[Given data]

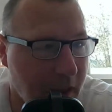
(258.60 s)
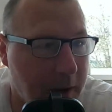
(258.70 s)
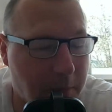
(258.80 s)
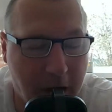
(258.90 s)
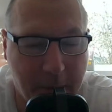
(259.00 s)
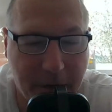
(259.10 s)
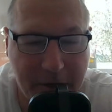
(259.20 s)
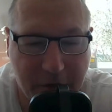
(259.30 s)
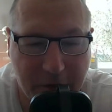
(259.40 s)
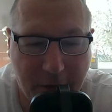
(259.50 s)
In my
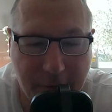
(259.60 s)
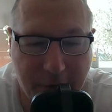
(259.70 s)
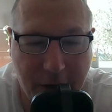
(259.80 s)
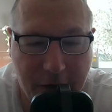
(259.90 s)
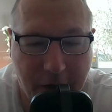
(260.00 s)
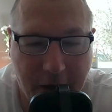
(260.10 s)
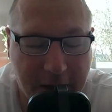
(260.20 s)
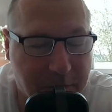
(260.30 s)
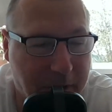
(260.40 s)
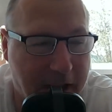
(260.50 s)
opinion, Werner
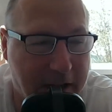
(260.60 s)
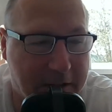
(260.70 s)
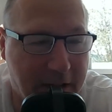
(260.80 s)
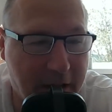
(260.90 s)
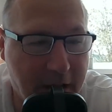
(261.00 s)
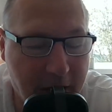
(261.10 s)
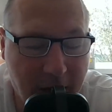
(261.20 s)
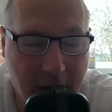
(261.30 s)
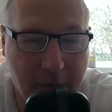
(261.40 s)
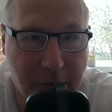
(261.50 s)
has played
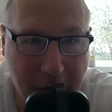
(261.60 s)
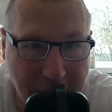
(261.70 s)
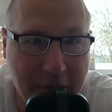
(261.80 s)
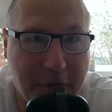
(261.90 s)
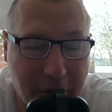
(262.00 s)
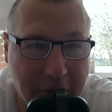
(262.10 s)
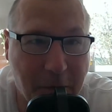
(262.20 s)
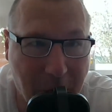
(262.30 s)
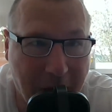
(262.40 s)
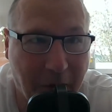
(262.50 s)
very, very
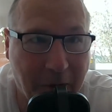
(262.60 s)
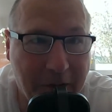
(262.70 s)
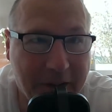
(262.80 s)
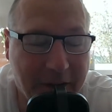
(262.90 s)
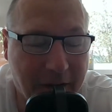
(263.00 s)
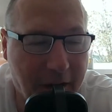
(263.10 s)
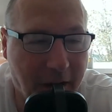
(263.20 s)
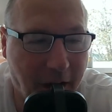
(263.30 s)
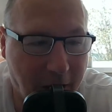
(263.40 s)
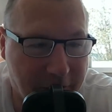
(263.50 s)
well
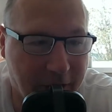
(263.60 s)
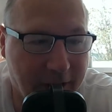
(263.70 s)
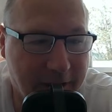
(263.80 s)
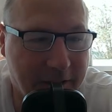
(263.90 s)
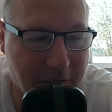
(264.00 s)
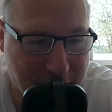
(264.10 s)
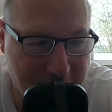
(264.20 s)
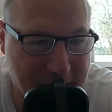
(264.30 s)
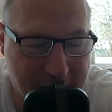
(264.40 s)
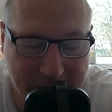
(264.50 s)
other than
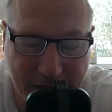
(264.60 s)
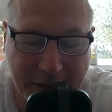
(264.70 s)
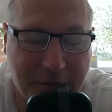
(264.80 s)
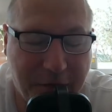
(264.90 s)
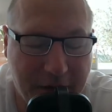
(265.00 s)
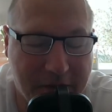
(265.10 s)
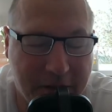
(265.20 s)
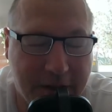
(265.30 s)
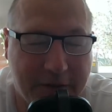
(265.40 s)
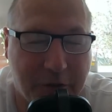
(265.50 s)
finishing. His
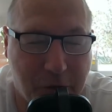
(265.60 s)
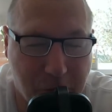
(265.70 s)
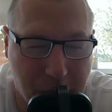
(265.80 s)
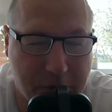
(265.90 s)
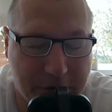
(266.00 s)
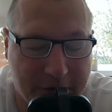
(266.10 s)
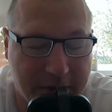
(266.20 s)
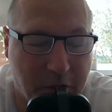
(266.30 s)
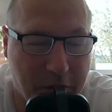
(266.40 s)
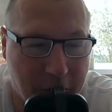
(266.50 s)
finishing is atrocious.
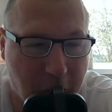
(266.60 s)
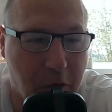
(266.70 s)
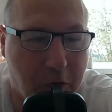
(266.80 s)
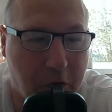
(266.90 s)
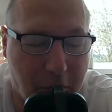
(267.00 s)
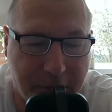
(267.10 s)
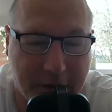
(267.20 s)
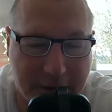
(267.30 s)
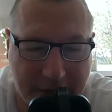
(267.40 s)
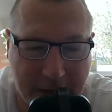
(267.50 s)
He's got no
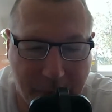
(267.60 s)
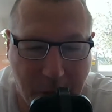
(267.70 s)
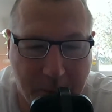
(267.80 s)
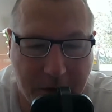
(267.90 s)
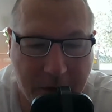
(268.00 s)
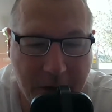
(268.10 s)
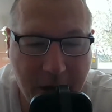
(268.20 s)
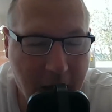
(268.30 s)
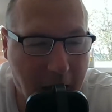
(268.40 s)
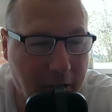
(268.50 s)
confidence at the moment.
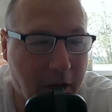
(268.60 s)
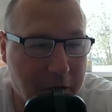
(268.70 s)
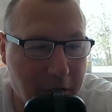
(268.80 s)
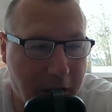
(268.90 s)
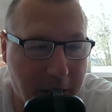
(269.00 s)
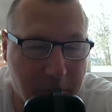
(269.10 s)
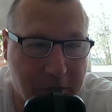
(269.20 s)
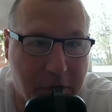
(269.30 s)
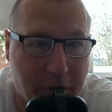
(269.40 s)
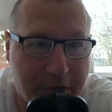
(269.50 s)
And I know how
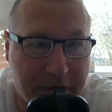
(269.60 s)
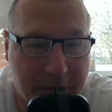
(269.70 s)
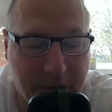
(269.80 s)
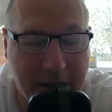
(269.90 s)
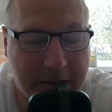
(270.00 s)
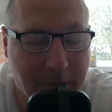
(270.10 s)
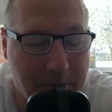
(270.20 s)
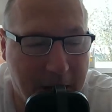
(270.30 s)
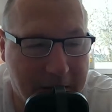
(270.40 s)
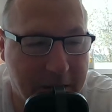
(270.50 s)
much confidence plays a
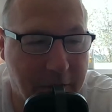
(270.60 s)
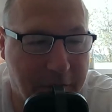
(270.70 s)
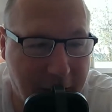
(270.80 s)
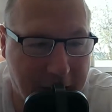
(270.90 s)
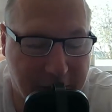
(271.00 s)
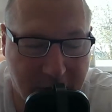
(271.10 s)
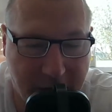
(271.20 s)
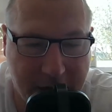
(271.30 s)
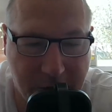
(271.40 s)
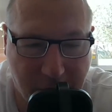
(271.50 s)
massive factor
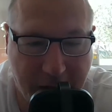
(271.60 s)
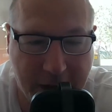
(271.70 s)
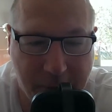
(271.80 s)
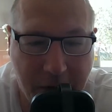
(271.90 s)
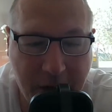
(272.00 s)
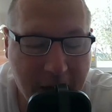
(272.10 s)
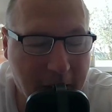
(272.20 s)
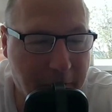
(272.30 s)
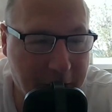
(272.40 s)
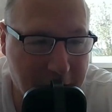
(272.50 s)
in your game.
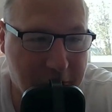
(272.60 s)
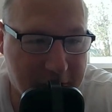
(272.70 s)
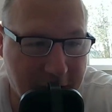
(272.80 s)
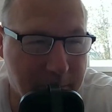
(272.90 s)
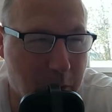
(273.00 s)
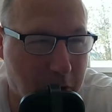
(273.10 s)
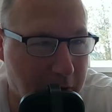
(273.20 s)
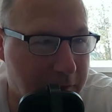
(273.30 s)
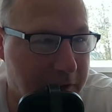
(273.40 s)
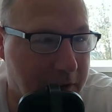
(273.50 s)
If he could just get more
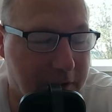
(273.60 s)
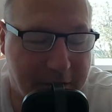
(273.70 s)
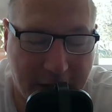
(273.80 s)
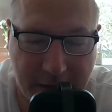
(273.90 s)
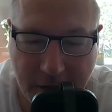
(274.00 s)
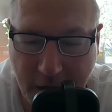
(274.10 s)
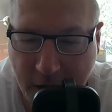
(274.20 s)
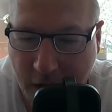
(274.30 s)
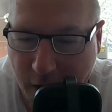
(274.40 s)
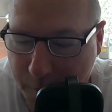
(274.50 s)
confidence, then I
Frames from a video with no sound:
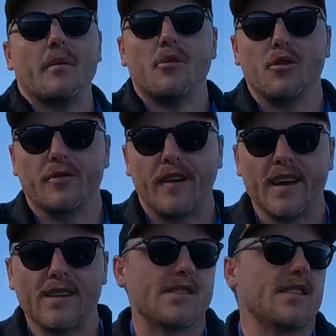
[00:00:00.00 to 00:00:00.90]
about moon
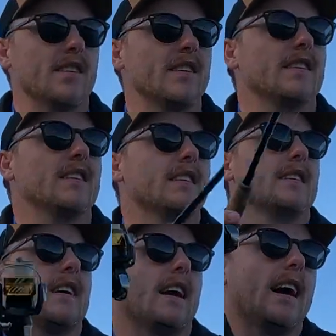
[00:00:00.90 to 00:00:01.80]
phase,
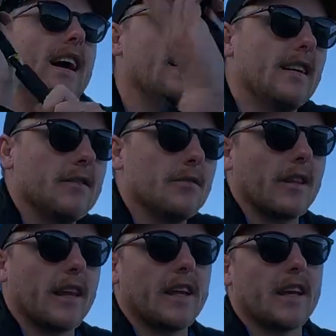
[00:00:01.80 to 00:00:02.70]

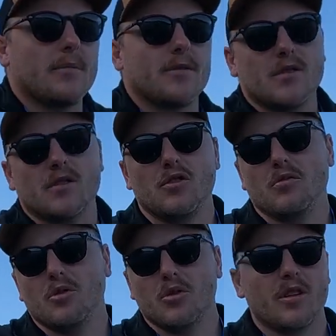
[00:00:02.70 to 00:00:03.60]
we're leading up to the
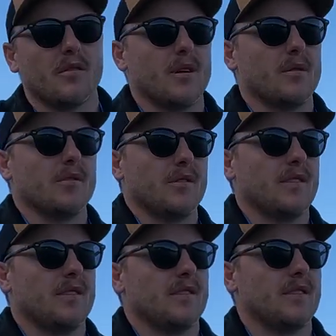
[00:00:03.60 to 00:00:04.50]
new moon at the moment.
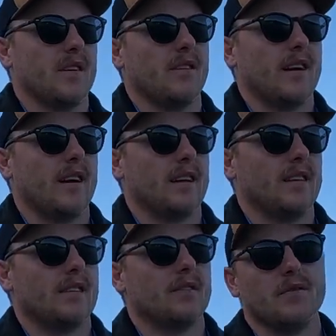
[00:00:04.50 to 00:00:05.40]

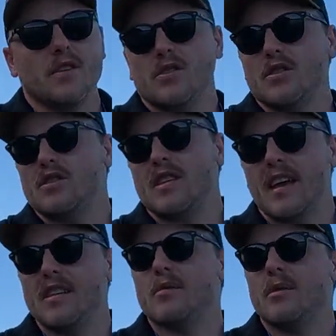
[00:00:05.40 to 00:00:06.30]
So the fish
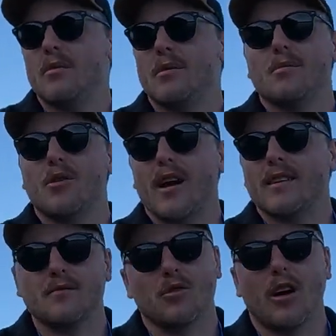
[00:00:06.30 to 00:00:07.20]
tend to be a bit more
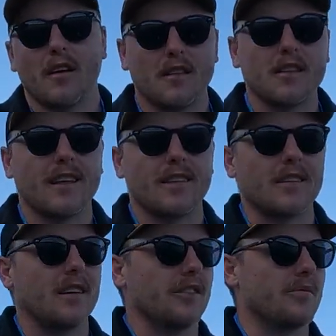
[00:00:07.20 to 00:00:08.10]
active. Well, I think
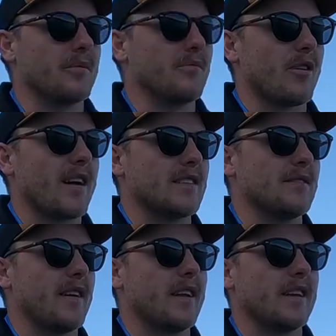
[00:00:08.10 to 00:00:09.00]
they're a little bit more
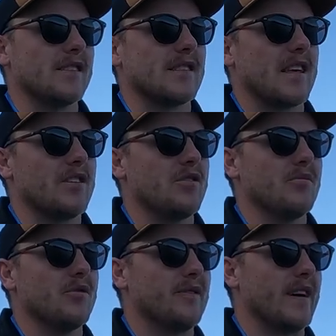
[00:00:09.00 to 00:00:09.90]
active heading into that
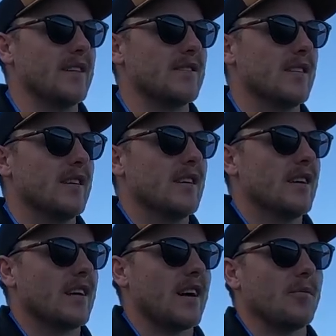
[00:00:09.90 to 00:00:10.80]
new moon phase,
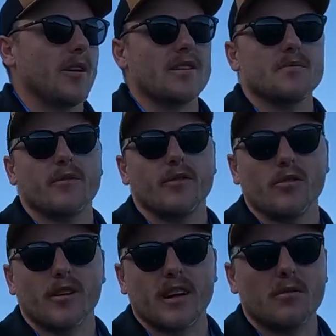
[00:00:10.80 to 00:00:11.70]
a couple of days
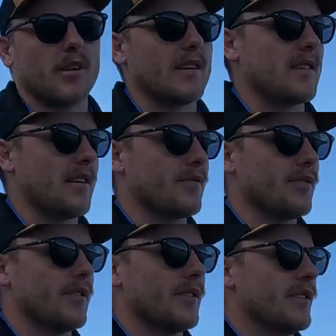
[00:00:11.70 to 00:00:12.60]
before and a couple of days
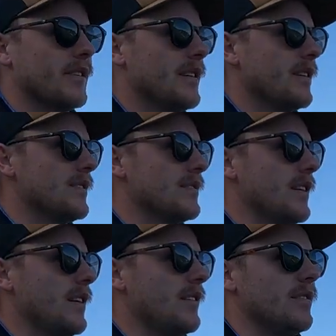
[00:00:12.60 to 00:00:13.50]
after it.
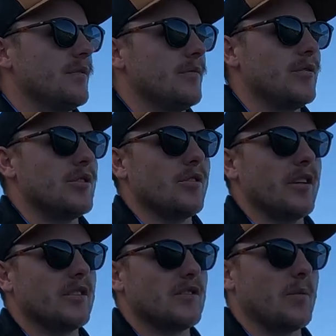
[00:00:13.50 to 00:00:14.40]
So we
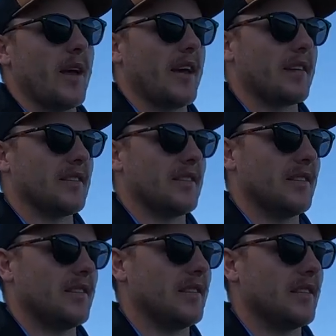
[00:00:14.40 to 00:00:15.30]
should expect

[Assigned task]
Please restate the entries word for word. Skip the pictures.

[Response area]
(258.60 s)
(258.70 s)
(258.80 s)
(258.90 s)
(259.00 s)
(259.10 s)
(259.20 s)
(259.30 s)
(259.40 s)
(259.50 s)
In my
(259.60 s)
(259.70 s)
(259.80 s)
(259.90 s)
(260.00 s)
(260.10 s)
(260.20 s)
(260.30 s)
(260.40 s)
(260.50 s)
opinion, Werner
(260.60 s)
(260.70 s)
(260.80 s)
(260.90 s)
(261.00 s)
(261.10 s)
(261.20 s)
(261.30 s)
(261.40 s)
(261.50 s)
has played
(261.60 s)
(261.70 s)
(261.80 s)
(261.90 s)
(262.00 s)
(262.10 s)
(262.20 s)
(262.30 s)
(262.40 s)
(262.50 s)
very, very
(262.60 s)
(262.70 s)
(262.80 s)
(262.90 s)
(263.00 s)
(263.10 s)
(263.20 s)
(263.30 s)
(263.40 s)
(263.50 s)
well
(263.60 s)
(263.70 s)
(263.80 s)
(263.90 s)
(264.00 s)
(264.10 s)
(264.20 s)
(264.30 s)
(264.40 s)
(264.50 s)
other than
(264.60 s)
(264.70 s)
(264.80 s)
(264.90 s)
(265.00 s)
(265.10 s)
(265.20 s)
(265.30 s)
(265.40 s)
(265.50 s)
finishing. His
(265.60 s)
(265.70 s)
(265.80 s)
(265.90 s)
(266.00 s)
(266.10 s)
(266.20 s)
(266.30 s)
(266.40 s)
(266.50 s)
finishing is atrocious.
(266.60 s)
(266.70 s)
(266.80 s)
(266.90 s)
(267.00 s)
(267.10 s)
(267.20 s)
(267.30 s)
(267.40 s)
(267.50 s)
He's got no
(267.60 s)
(267.70 s)
(267.80 s)
(267.90 s)
(268.00 s)
(268.10 s)
(268.20 s)
(268.30 s)
(268.40 s)
(268.50 s)
confidence at the moment.
(268.60 s)
(268.70 s)
(268.80 s)
(268.90 s)
(269.00 s)
(269.10 s)
(269.20 s)
(269.30 s)
(269.40 s)
(269.50 s)
And I know how
(269.60 s)
(269.70 s)
(269.80 s)
(269.90 s)
(270.00 s)
(270.10 s)
(270.20 s)
(270.30 s)
(270.40 s)
(270.50 s)
much confidence plays a
(270.60 s)
(270.70 s)
(270.80 s)
(270.90 s)
(271.00 s)
(271.10 s)
(271.20 s)
(271.30 s)
(271.40 s)
(271.50 s)
massive factor
(271.60 s)
(271.70 s)
(271.80 s)
(271.90 s)
(272.00 s)
(272.10 s)
(272.20 s)
(272.30 s)
(272.40 s)
(272.50 s)
in your game.
(272.60 s)
(272.70 s)
(272.80 s)
(272.90 s)
(273.00 s)
(273.10 s)
(273.20 s)
(273.30 s)
(273.40 s)
(273.50 s)
If he could just get more
(273.60 s)
(273.70 s)
(273.80 s)
(273.90 s)
(274.00 s)
(274.10 s)
(274.20 s)
(274.30 s)
(274.40 s)
(274.50 s)
confidence, then I
Frames from a video with no sound:
[00:00:00.00 to 00:00:00.90]
about moon
[00:00:00.90 to 00:00:01.80]
phase,
[00:00:01.80 to 00:00:02.70]

[00:00:02.70 to 00:00:03.60]
we're leading up to the
[00:00:03.60 to 00:00:04.50]
new moon at the moment.
[00:00:04.50 to 00:00:05.40]

[00:00:05.40 to 00:00:06.30]
So the fish
[00:00:06.30 to 00:00:07.20]
tend to be a bit more
[00:00:07.20 to 00:00:08.10]
active. Well, I think
[00:00:08.10 to 00:00:09.00]
they're a little bit more
[00:00:09.00 to 00:00:09.90]
active heading into that
[00:00:09.90 to 00:00:10.80]
new moon phase,
[00:00:10.80 to 00:00:11.70]
a couple of days
[00:00:11.70 to 00:00:12.60]
before and a couple of days
[00:00:12.60 to 00:00:13.50]
after it.
[00:00:13.50 to 00:00:14.40]
So we
[00:00:14.40 to 00:00:15.30]
should expect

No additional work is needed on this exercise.